Info Parenting

5 Tips Bijaksana Membesakan Anak yang Sensitif

Pernahkah Anda melihat anak yang mudah marah atau menangis hanya karena omongan temannya? Respons itu boleh jadi pertanda si kecil merupakan anak yang sensitif

Ilustrasi membesarkan anak yang sensitif. Foto: Parenting.

apahabar.com, JAKARTA – Pernahkah Anda melihat anak yang mudah marah atau menangis hanya karena omongan temannya? Respons yang demikian boleh jadi pertanda bahwa si kecil merupakan sosok yang sensitif.

Anak sensitif punya sistem saraf lebih waspada dan cepat bereaksi terhadap hal di sekitarnya. Umumnya, anak yang mengalami kondisi ini tidak hanya sensitif pada tindakan atau kata-kata orang lain, tapi juga pada bau, suara, cahaya, bahkan mood orang lain.

Karena lebih cepat menanggapi berbagai tekanan emosional, anak sensitif cenderung mengekspresikan emosi dengan cara yang berlebihan. Seperti mudah marah, frustasi, mengamuk, dan menangis.

Menjadi orang tua dari anak yang terlalu sensitif memang dapat menjadi tantangan tersendiri.
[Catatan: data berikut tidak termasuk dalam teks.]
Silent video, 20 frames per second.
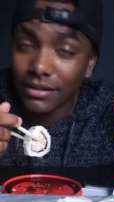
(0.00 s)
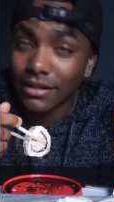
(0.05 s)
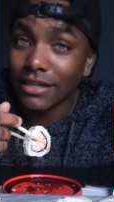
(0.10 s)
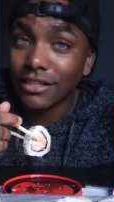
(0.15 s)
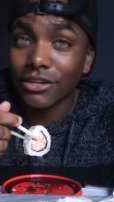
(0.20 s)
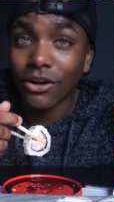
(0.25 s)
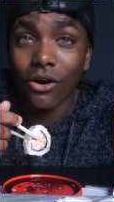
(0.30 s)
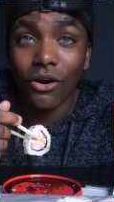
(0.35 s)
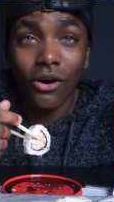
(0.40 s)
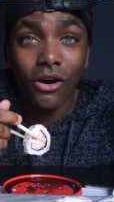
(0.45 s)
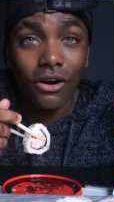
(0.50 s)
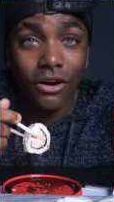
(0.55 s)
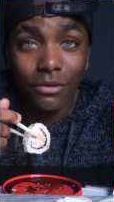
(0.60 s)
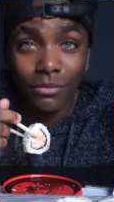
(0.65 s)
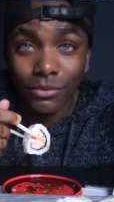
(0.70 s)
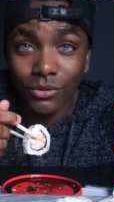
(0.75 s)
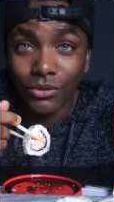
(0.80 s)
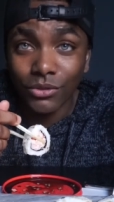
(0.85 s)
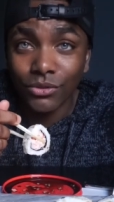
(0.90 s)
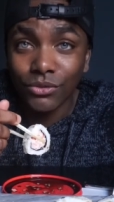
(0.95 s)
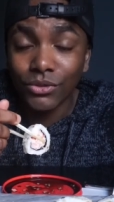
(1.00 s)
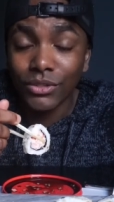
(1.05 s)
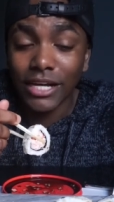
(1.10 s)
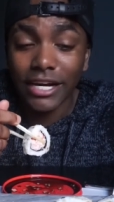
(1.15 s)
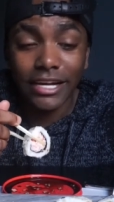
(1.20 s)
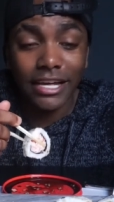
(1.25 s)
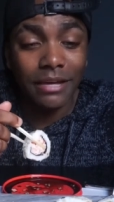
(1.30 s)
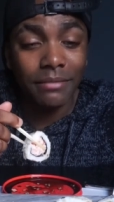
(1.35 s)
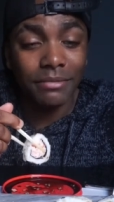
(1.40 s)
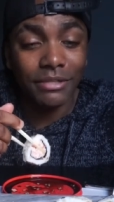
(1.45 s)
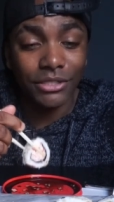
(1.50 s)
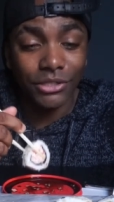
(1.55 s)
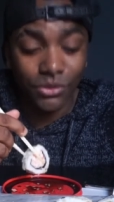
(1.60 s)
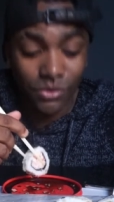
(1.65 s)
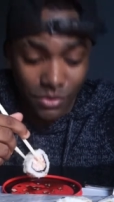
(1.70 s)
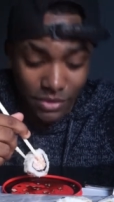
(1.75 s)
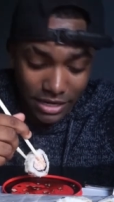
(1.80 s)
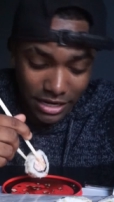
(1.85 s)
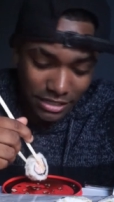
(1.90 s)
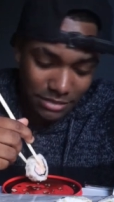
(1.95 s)
That's horrible, dude. Y'all can't be
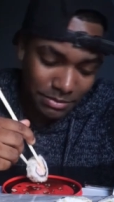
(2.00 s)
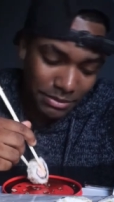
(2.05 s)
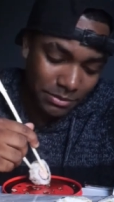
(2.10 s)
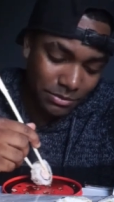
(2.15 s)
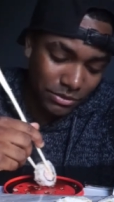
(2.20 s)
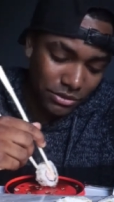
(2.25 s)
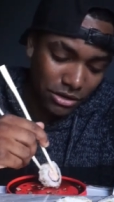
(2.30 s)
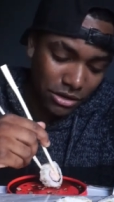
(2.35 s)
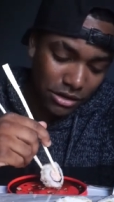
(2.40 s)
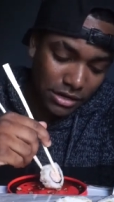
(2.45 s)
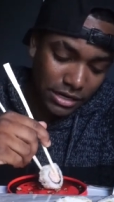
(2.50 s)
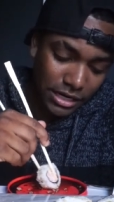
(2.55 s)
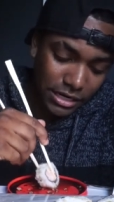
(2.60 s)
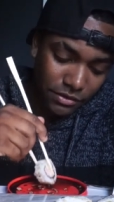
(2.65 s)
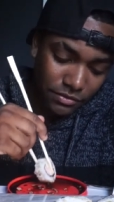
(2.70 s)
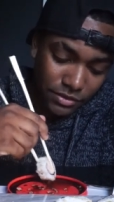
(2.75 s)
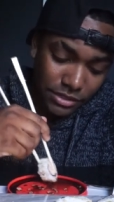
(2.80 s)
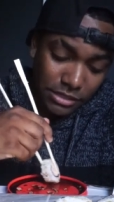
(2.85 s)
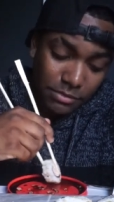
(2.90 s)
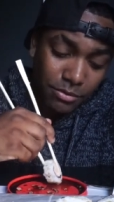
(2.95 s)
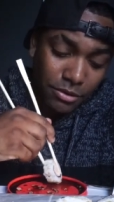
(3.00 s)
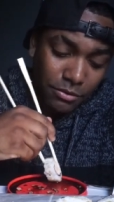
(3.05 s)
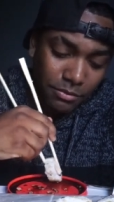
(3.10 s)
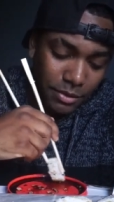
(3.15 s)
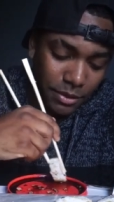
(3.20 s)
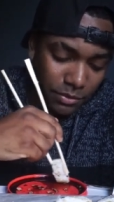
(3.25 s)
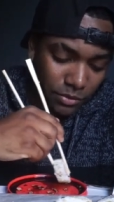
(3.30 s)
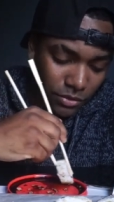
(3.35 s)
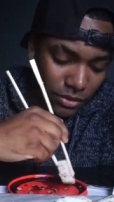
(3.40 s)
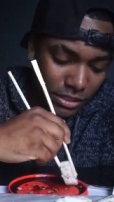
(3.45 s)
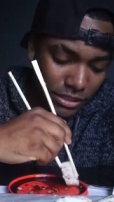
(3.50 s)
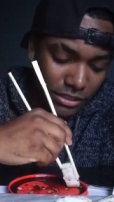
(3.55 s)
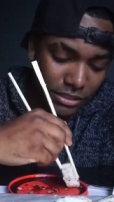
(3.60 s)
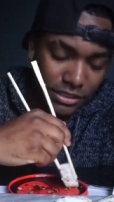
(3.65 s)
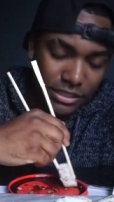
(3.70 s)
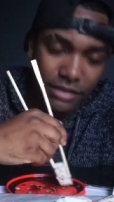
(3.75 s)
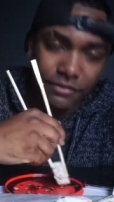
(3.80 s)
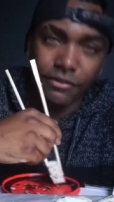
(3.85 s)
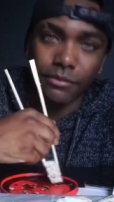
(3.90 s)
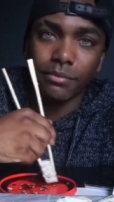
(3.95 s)
doing that to people, dog. That could really put people in a
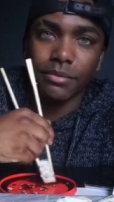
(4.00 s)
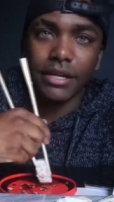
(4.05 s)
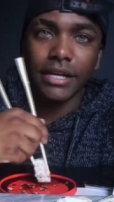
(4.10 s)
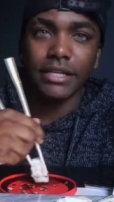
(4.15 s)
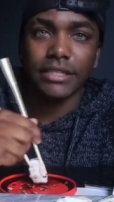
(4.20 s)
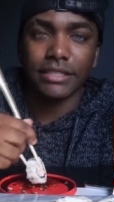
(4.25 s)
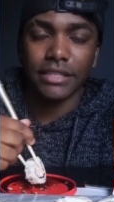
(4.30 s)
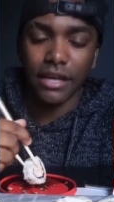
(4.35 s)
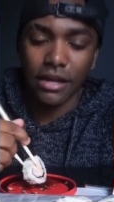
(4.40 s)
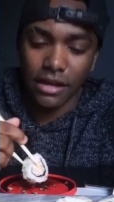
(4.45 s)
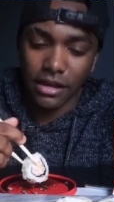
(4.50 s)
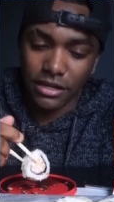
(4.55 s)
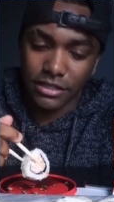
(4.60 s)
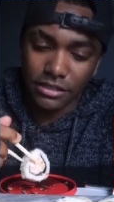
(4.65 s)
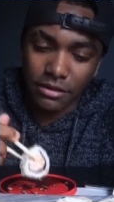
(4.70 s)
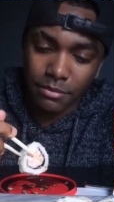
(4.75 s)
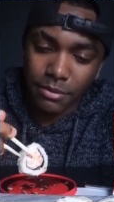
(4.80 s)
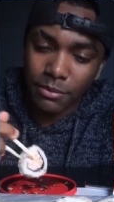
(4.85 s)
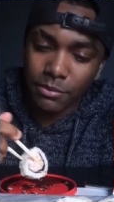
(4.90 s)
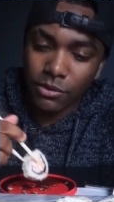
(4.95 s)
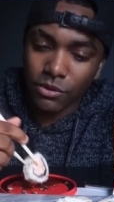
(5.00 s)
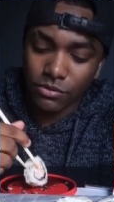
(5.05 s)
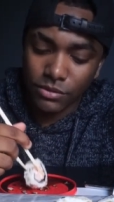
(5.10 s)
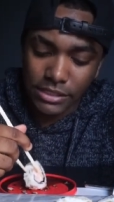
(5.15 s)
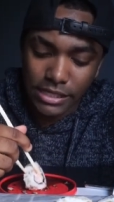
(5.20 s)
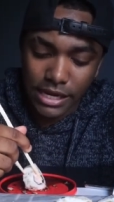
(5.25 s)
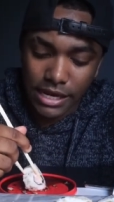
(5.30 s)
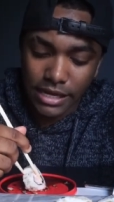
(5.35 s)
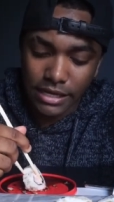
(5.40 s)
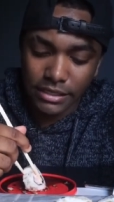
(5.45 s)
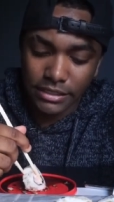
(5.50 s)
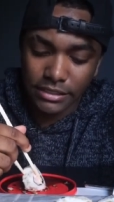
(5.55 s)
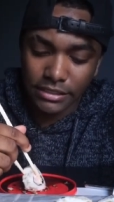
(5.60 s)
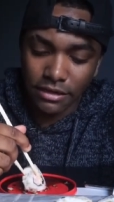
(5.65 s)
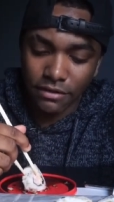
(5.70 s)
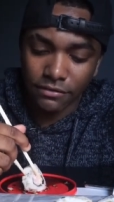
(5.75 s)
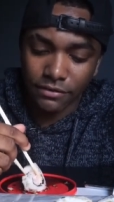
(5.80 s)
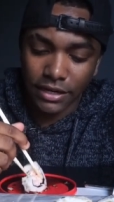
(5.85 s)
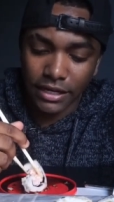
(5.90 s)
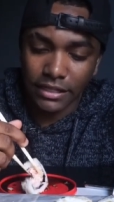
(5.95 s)
different place. Some people don't take
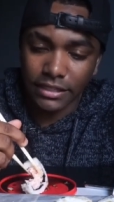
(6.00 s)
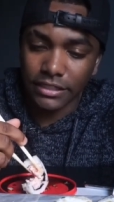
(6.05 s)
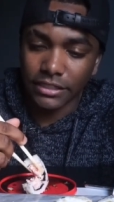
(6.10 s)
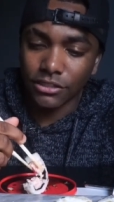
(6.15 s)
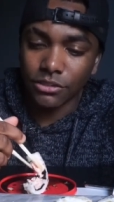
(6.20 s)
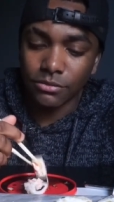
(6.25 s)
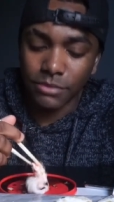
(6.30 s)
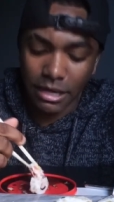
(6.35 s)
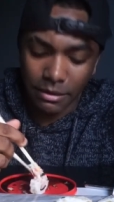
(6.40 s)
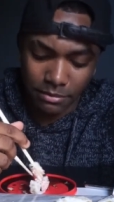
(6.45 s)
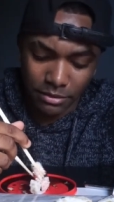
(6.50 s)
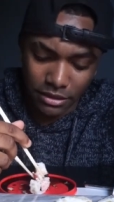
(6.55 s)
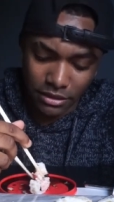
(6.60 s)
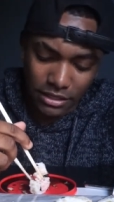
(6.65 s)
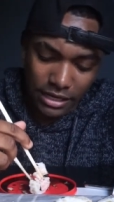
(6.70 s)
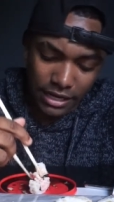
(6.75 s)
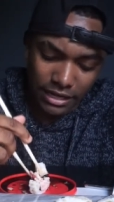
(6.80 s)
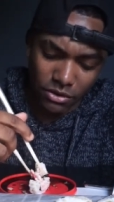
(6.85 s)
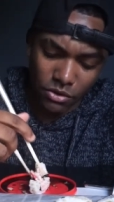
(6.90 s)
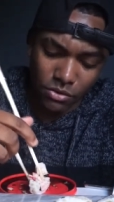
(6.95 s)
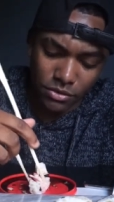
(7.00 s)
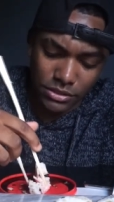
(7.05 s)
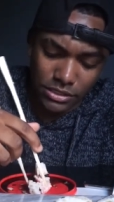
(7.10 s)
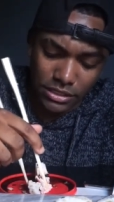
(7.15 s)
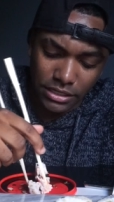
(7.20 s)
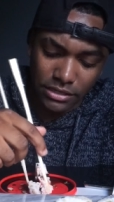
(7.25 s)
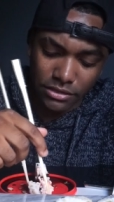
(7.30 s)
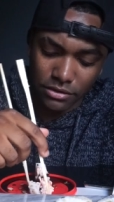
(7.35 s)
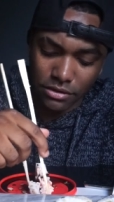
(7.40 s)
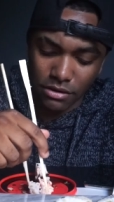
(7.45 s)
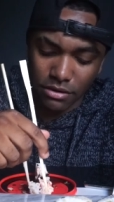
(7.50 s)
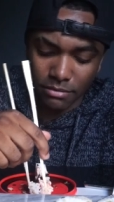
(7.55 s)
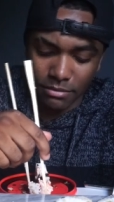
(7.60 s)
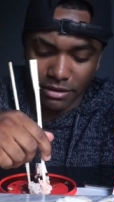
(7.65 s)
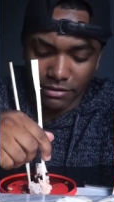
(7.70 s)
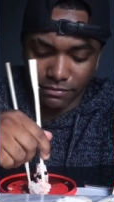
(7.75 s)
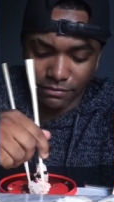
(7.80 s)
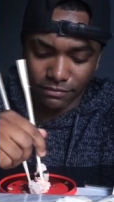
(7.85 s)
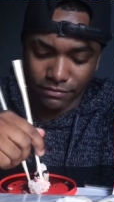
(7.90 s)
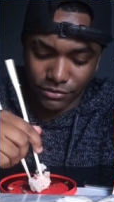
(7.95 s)
stuff like that. You might be like, oh, it's the internet. oh
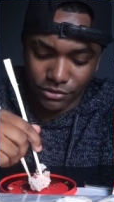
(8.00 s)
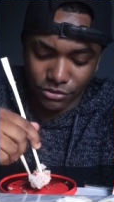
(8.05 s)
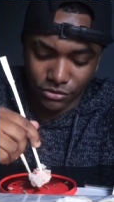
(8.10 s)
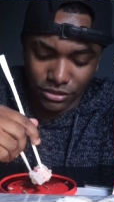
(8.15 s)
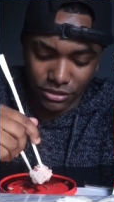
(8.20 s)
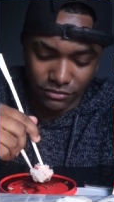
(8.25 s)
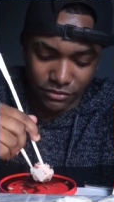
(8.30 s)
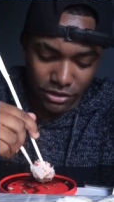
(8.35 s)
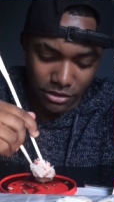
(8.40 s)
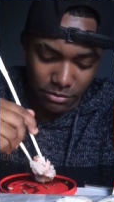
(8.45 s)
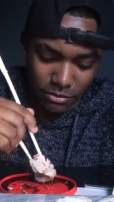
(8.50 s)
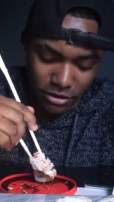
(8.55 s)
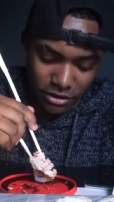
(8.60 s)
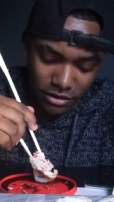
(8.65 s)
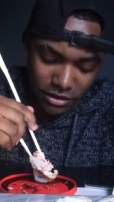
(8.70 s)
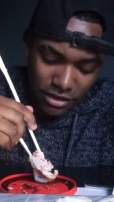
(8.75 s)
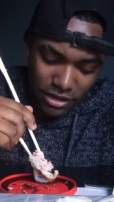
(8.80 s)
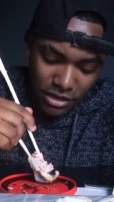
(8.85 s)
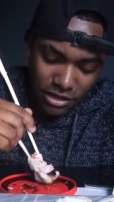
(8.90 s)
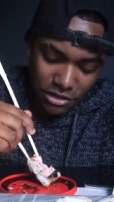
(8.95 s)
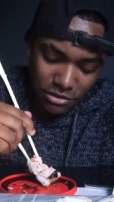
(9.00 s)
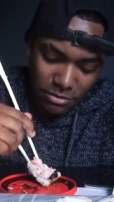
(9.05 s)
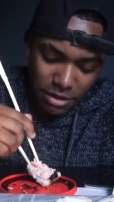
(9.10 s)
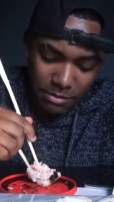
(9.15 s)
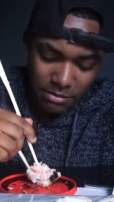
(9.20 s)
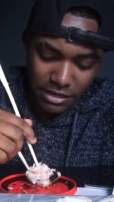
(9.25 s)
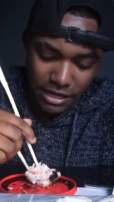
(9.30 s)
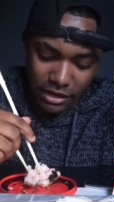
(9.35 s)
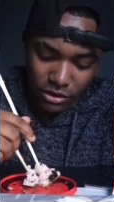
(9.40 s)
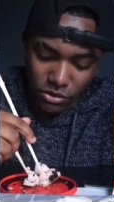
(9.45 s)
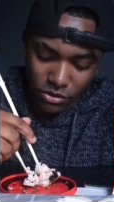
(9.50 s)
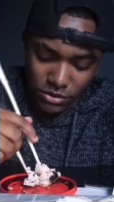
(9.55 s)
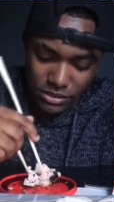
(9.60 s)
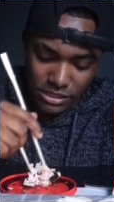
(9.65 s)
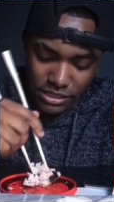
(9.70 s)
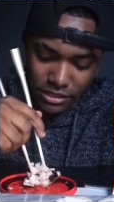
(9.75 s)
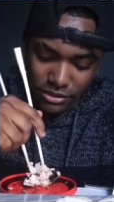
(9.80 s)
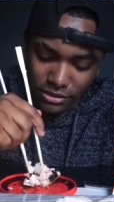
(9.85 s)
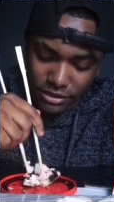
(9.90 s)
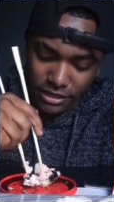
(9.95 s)
my sushi fell apart. You might be like, oh, it's
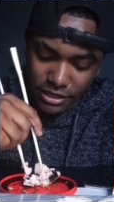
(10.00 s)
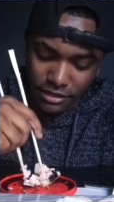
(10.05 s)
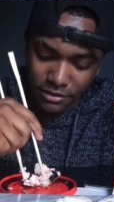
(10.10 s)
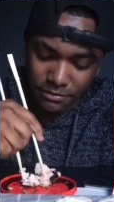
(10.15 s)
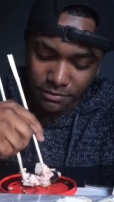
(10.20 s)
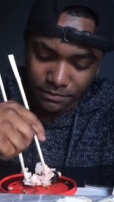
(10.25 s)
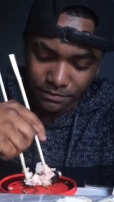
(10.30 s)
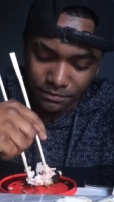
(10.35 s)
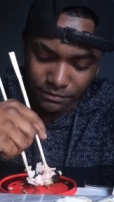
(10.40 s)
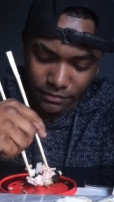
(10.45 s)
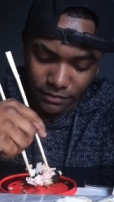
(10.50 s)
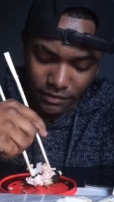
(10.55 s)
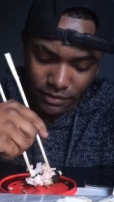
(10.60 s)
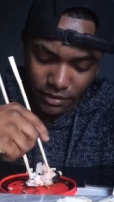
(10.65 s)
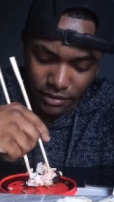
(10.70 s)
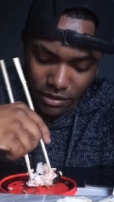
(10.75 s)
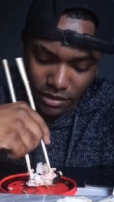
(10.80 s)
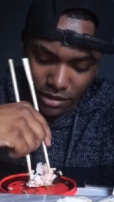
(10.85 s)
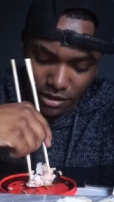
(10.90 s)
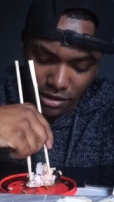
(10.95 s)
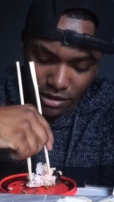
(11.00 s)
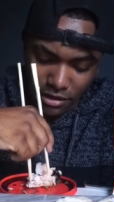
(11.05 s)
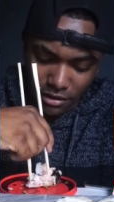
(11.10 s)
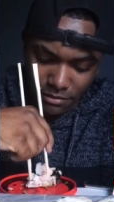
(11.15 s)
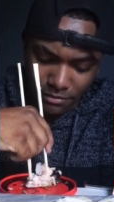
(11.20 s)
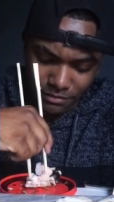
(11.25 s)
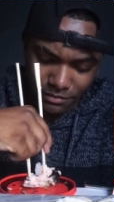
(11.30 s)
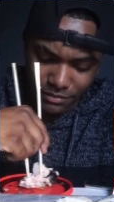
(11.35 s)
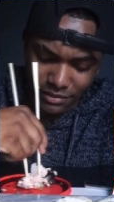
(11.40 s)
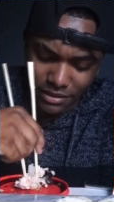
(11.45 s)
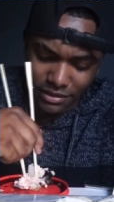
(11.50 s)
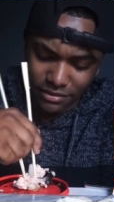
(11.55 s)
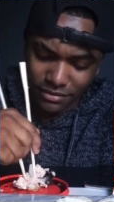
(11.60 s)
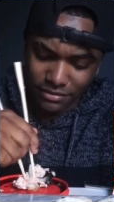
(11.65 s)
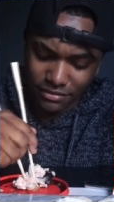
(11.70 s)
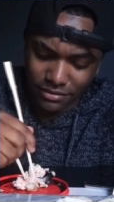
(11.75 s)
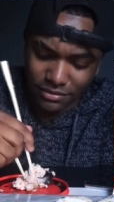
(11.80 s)
the internet um,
Pola pengasuhan orang tua, terutama di usia dini, menentukan apakah sifat sensitif itu bakal menjadi sesuatu yang meresahkan atau justru sebuah kelebihan bagi anak.

Kalau buah hati Anda termasuk anak yang sensitif, ada beberapa panduan yang diharapkan dapat membuatnya mengelola emosi dengan baik dan positif. Merangkum berbagai sumber, berikut ulasannya:

1. Jangan anggap menyusahkan 

Membesarkan anak yang sensitif, barangkali, terasa sulit bagi segelintir orang tua. Biar pun begitu, jangan menganggap sikap demikian sebagai sebuah kelemahan yang menyusahkan.
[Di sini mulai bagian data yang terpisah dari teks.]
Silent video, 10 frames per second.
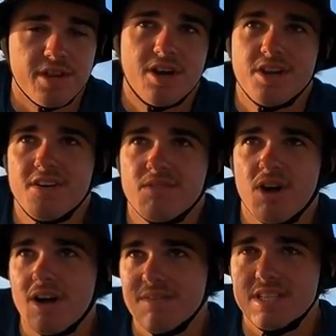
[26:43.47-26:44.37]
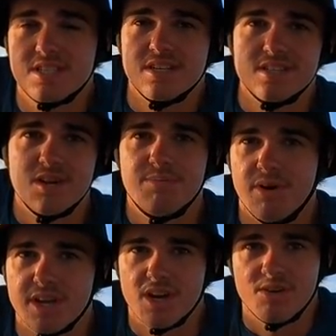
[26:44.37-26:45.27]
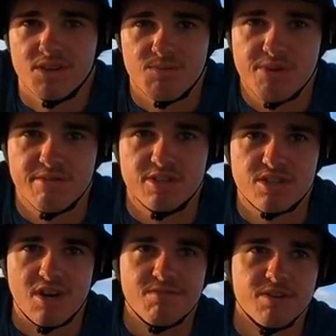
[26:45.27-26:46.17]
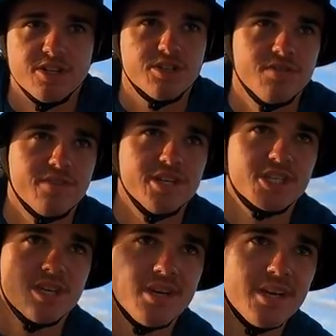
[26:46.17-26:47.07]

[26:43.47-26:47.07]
You know, I don't have livies, so there's no point going in the river and trying for a jewfish,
Usahakan jangan sampai mengomeli atau membentak anak dengan kata-kata yang bisa menciutkan mentalnya, seperti “Ah kamu ini, nyusahin Ibu saja!”

Alih-alih begitu, orang tua sebaiknya menerima rasa sensitif ini sebagai suatu keberkahan. Jika orang tua sudah bisa menerima sifat tersebut, maka akan mudah untuk mengubahnya menjadi hal yang positif.

2. Ajarkan mengelola emosi

Mengingat emosi anak yang sensitif cenderung meluap-luap, orang tua sepatutnya membantu mereka untuk mengelola itu. Salah satu caranya, dengan memperkenalkan berbagai perasaan atau emosi lewat emotikon wajah melalui gambar, buku, atau video.

Kalau anak sudah mulai mengenali emosi, arahkan cara baik untuk mengekspresikannya. Jelaskan padanya, dia boleh menangis ketika sedih atau marah. Saat si kecil menangis, misalnya, jangan suruh untuk berhenti. 

Sebab, itu justru akan membuat tangisnya makin kencang. Lebih baik, ajarkan dia untuk menenangkan diri dengan cara lain. Misalnya, dengan melakukan latihan bernapas atau mengalihkan perhatian dengan berhitung angka 1–10.

3. Disiplinkan dengan lembut

Mendisiplinkan anak sensitif dengan keras justru akan membuatnya semakin tertekan. Bahkan, ini berisiko menimbulkan ledakan energi di satu waktu, termasuk tantrum. Dalam hal ini, bukan berarti anak sensitif tidak boleh didisiplinkan. 

Orang tua harus tahu cara mengajarkan disiplin dengan tepat pada anak sensitif. Salah satu caranya, yakni dengan menggunakan kalimat-kalimat yang diplomatis saat menasihatinya. 

Misalnya, “Nontonnya 5 menit lagi ya. Sesuai janji, kita tidur jam 9 malam.” Perkataan ini punya konotasi baik, sehingga mudah diterima si kecil. Ini lebih baik ketimbang tiba-tiba mematikan TV dan menyuruhnya tidur saat itu juga.

4. Ubah momen buruk jadi positif

Kalau si kecil menangis karena diejek, orang tua dapat mengubah momen ini menjadi waktu untuk berdialog. Ajak dia untuk memahami bahwa tidak apa-apa jika berbeda dengan orang lain, dan tidak perlu terlalu mendengarkan perkataan buruk.

Untuk memperbaiki suasana hatinya, tanyakan apa yang dapat dilakukan bersama untuk membuatnya merasa senang. Orang tua juga dapat mengusulkan ide, seperti mengajak temannya untuk bermain di rumah, menggambar, atau bermain di taman.

Itulah beberapa hal yang bisa dilakukan selama membesarkan anak yang sensitif. Semoga bermanfaat!